◆ Directions
Write out every record exactly as it appears. Skip the pictures.
** Records to use follows **
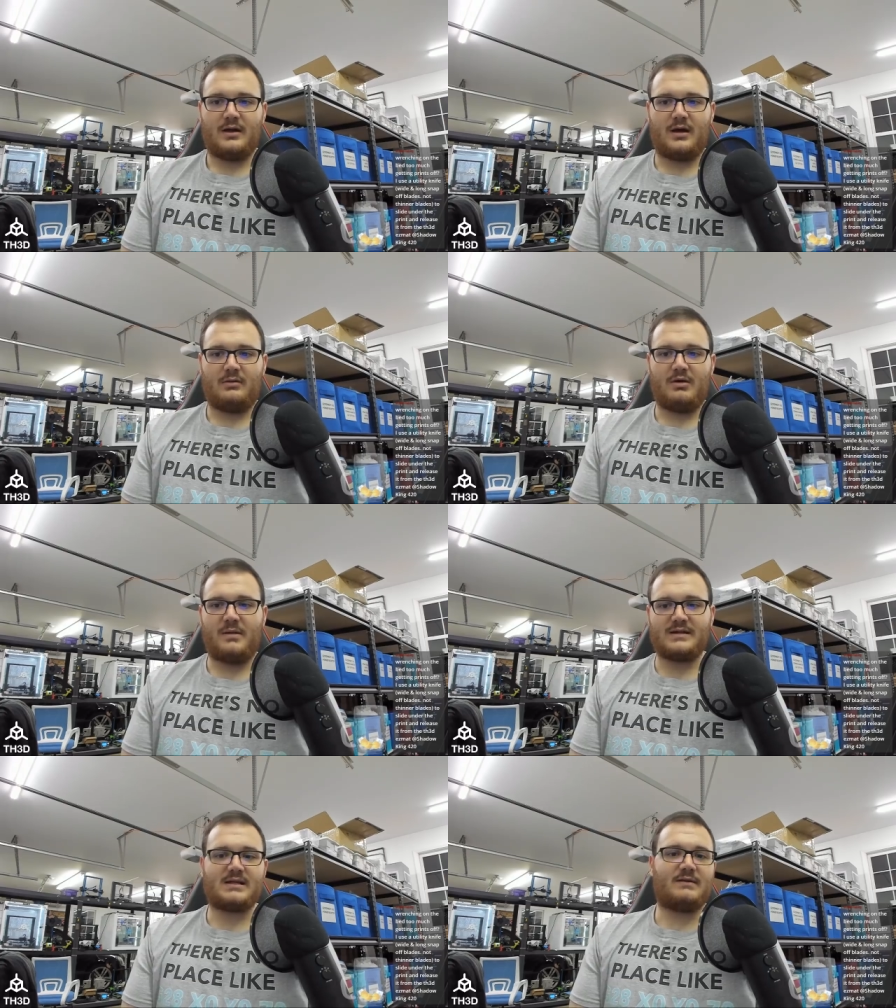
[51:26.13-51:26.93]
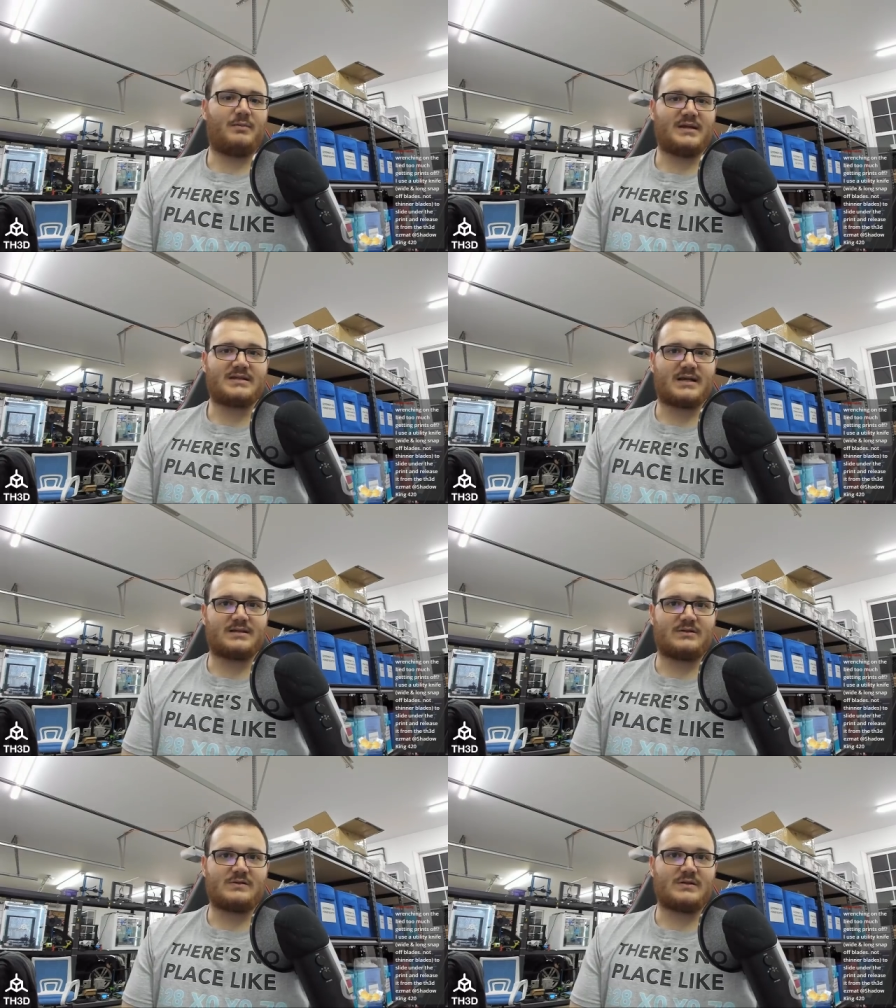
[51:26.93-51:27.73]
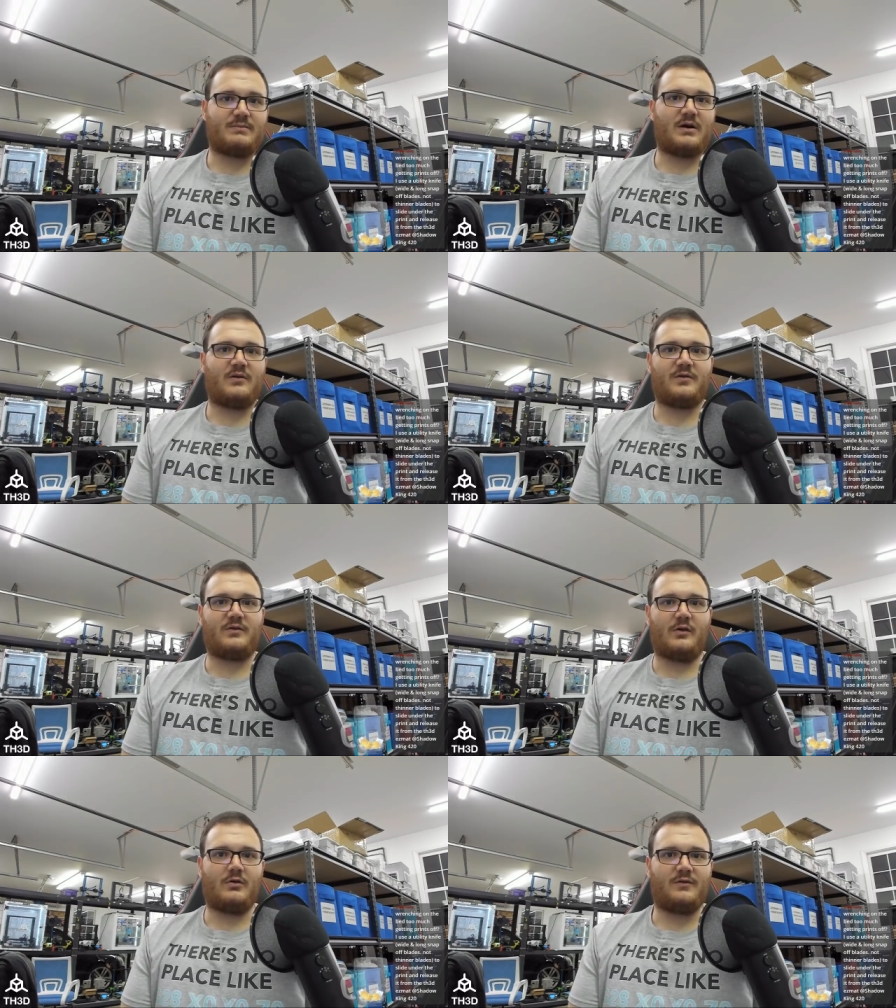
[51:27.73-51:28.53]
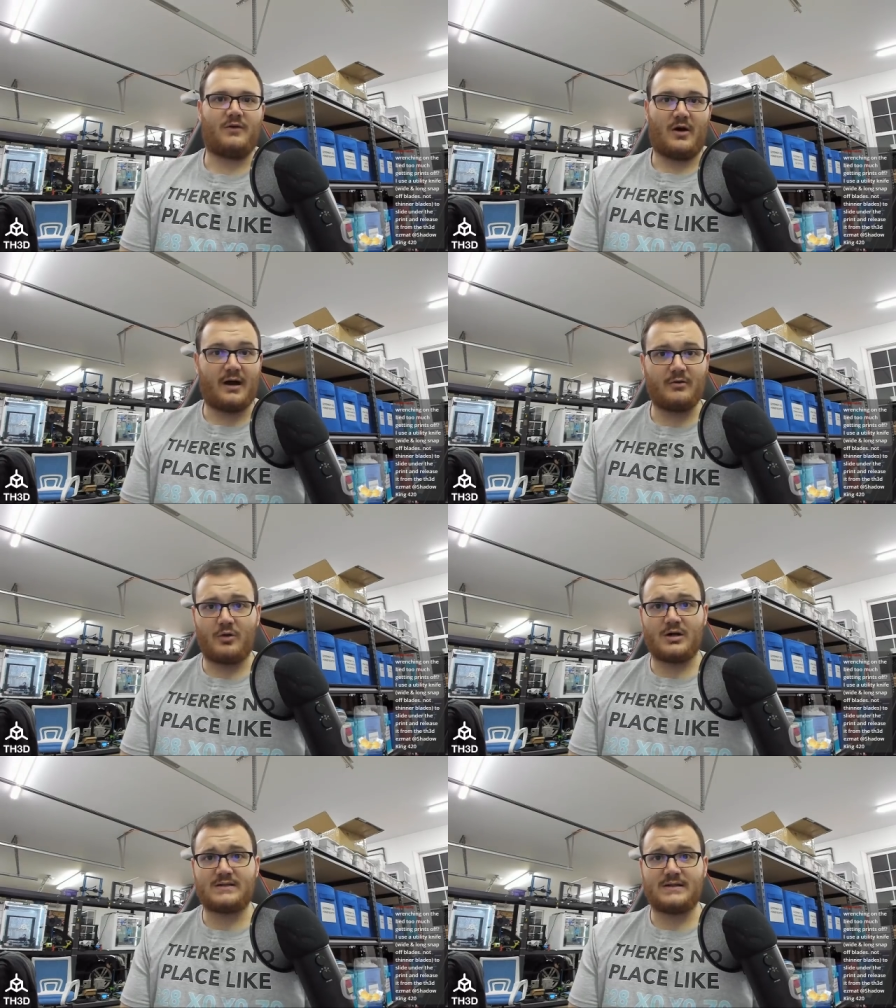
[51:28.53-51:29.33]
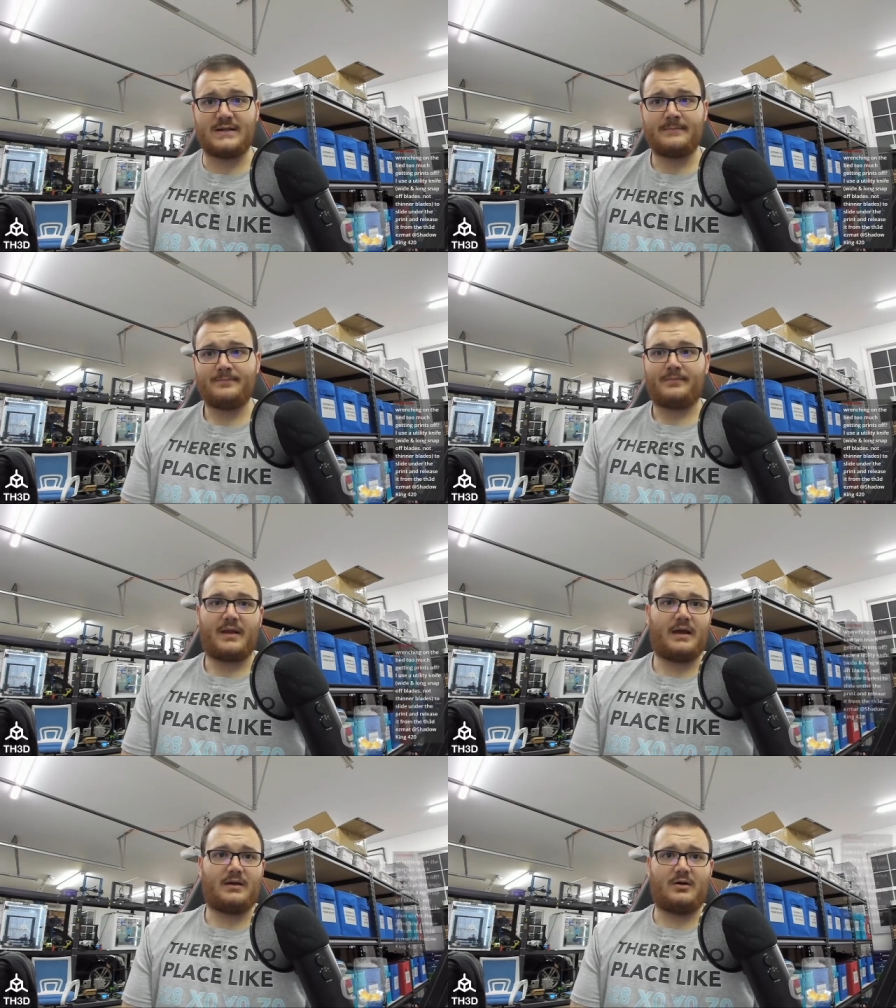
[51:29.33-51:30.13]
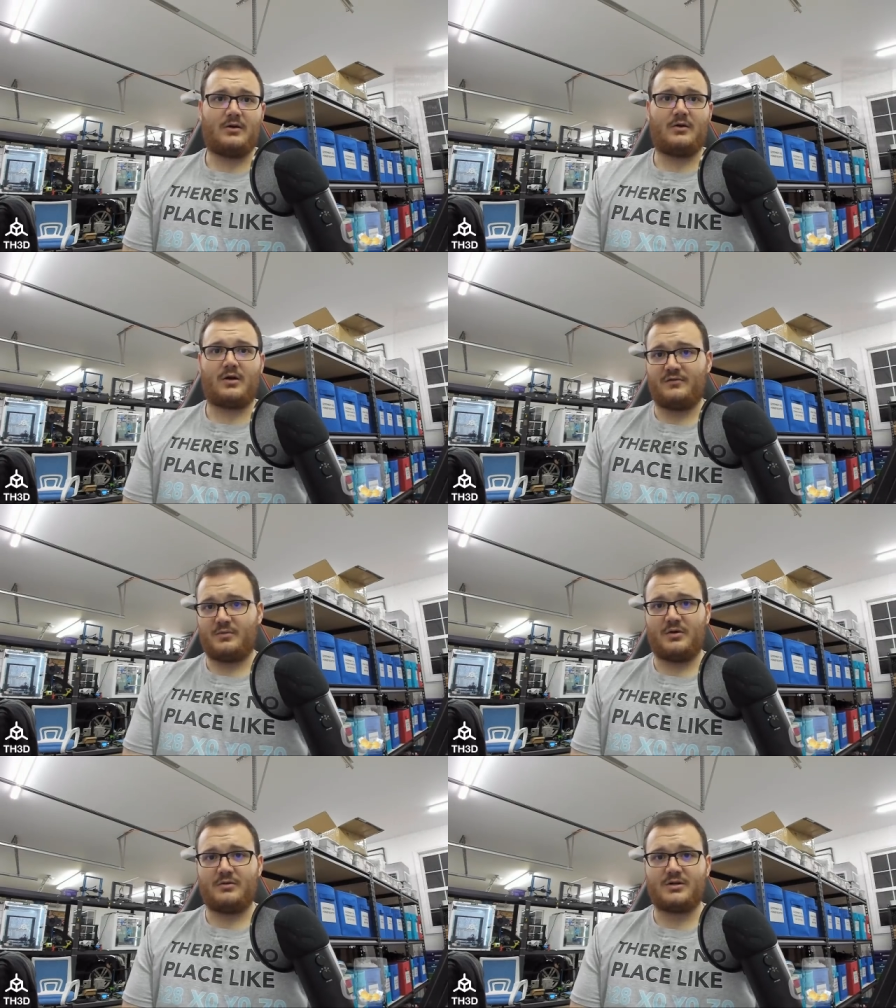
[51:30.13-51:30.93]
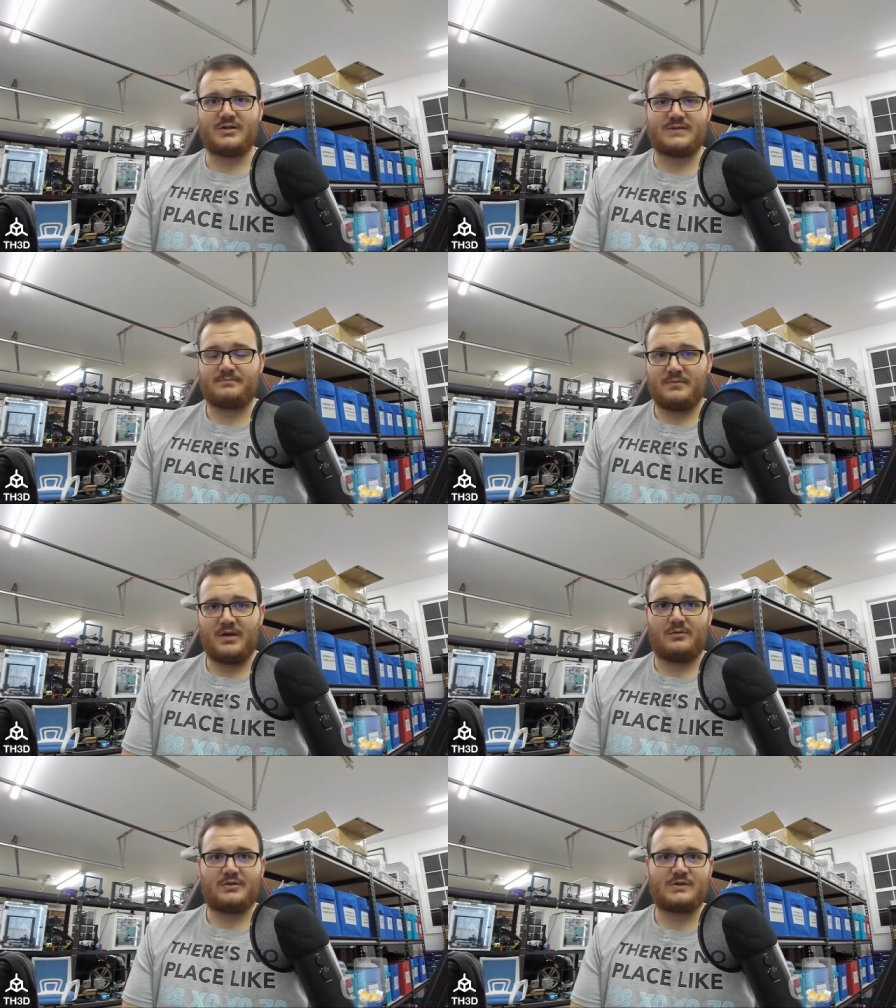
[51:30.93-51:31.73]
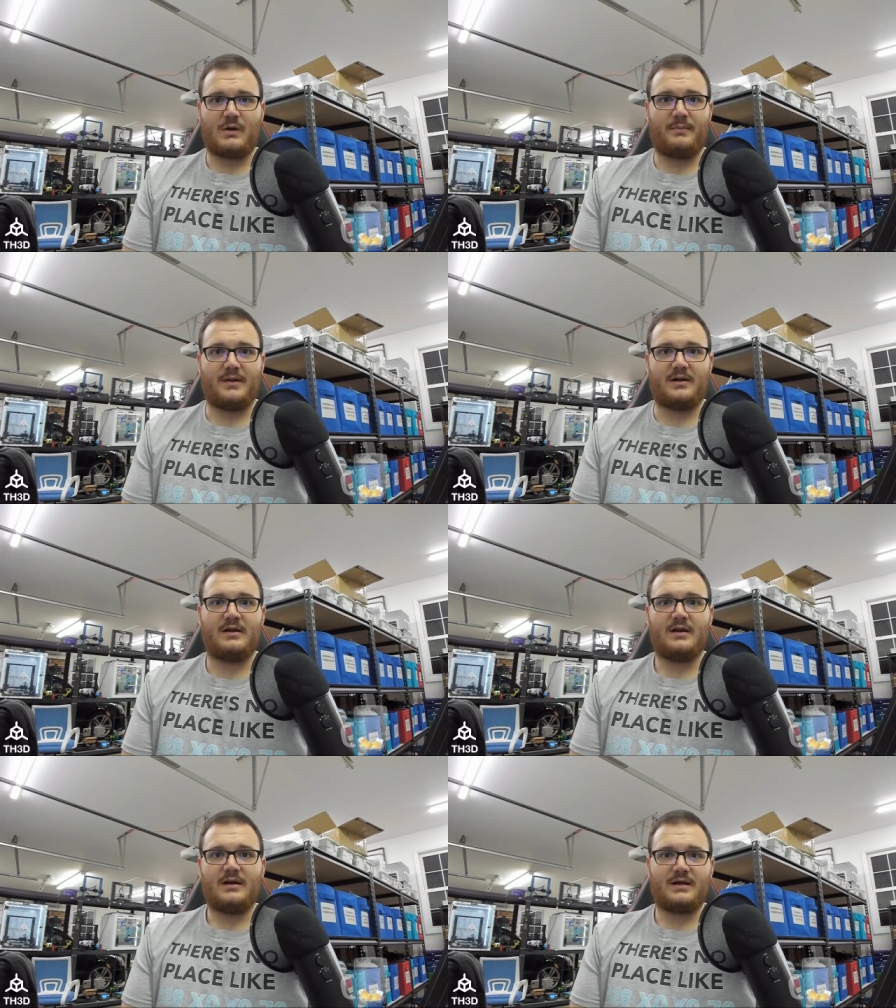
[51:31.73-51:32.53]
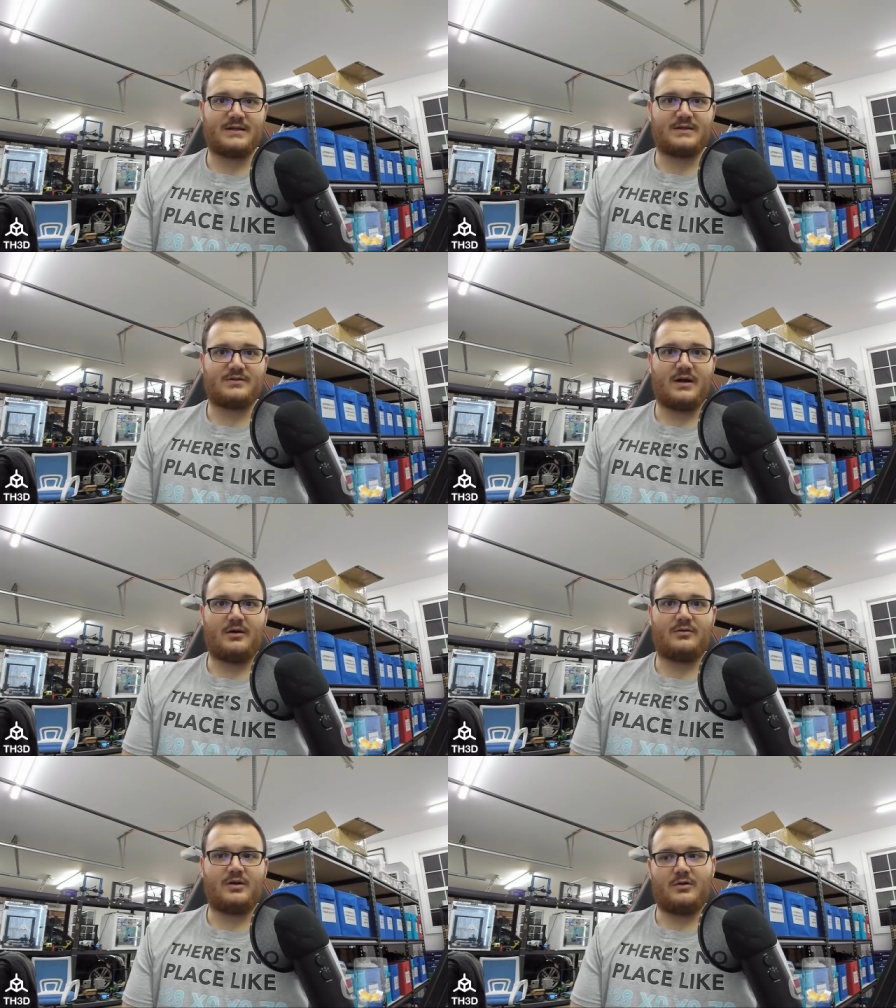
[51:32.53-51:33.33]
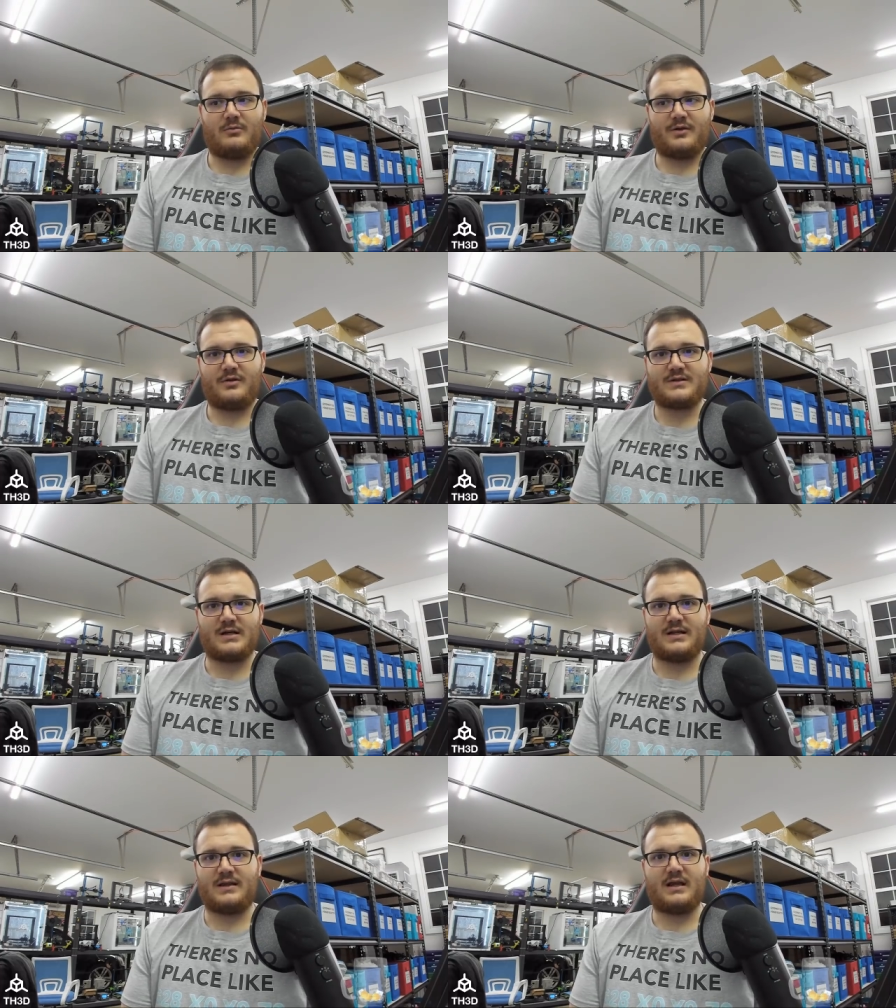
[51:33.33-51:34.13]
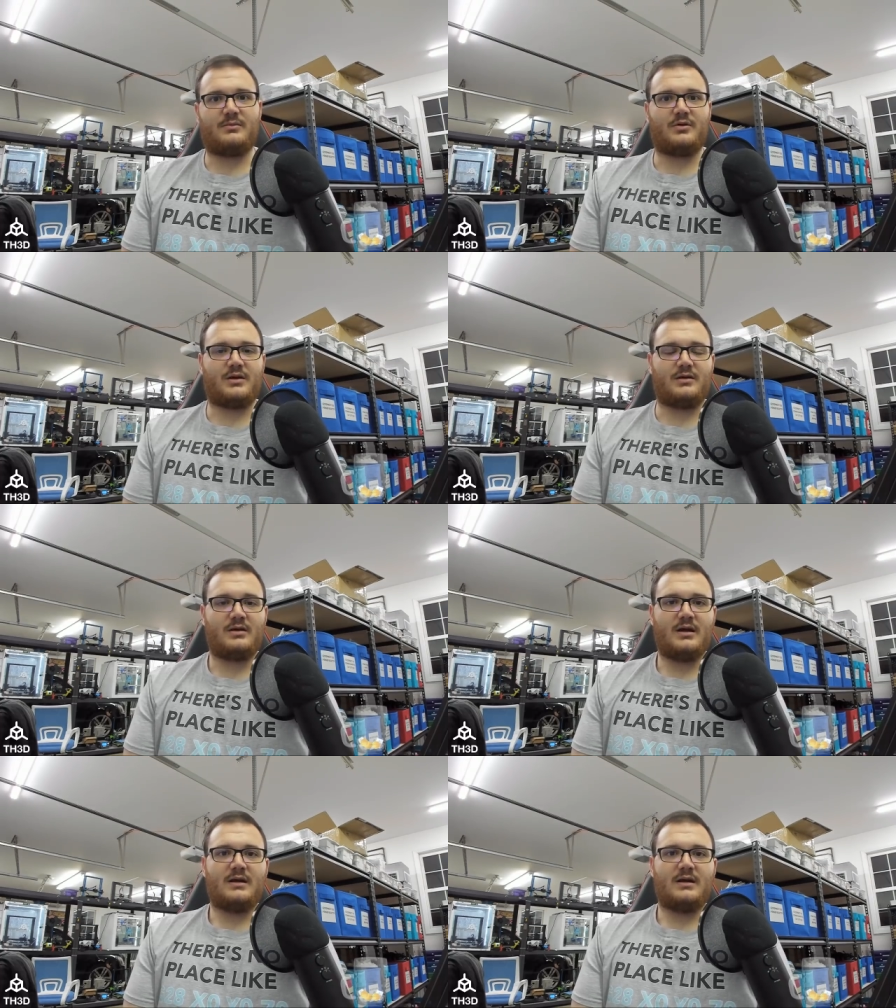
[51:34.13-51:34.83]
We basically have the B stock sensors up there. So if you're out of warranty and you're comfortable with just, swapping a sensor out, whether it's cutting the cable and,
** End of Records to use **
◆ Output of the task
[51:26.13-51:26.93]
[51:26.93-51:27.73]
[51:27.73-51:28.53]
[51:28.53-51:29.33]
[51:29.33-51:30.13]
[51:30.13-51:30.93]
[51:30.93-51:31.73]
[51:31.73-51:32.53]
[51:32.53-51:33.33]
[51:33.33-51:34.13]
[51:34.13-51:34.83]
We basically have the B stock sensors up there. So if you're out of warranty and you're comfortable with just, swapping a sensor out, whether it's cutting the cable and,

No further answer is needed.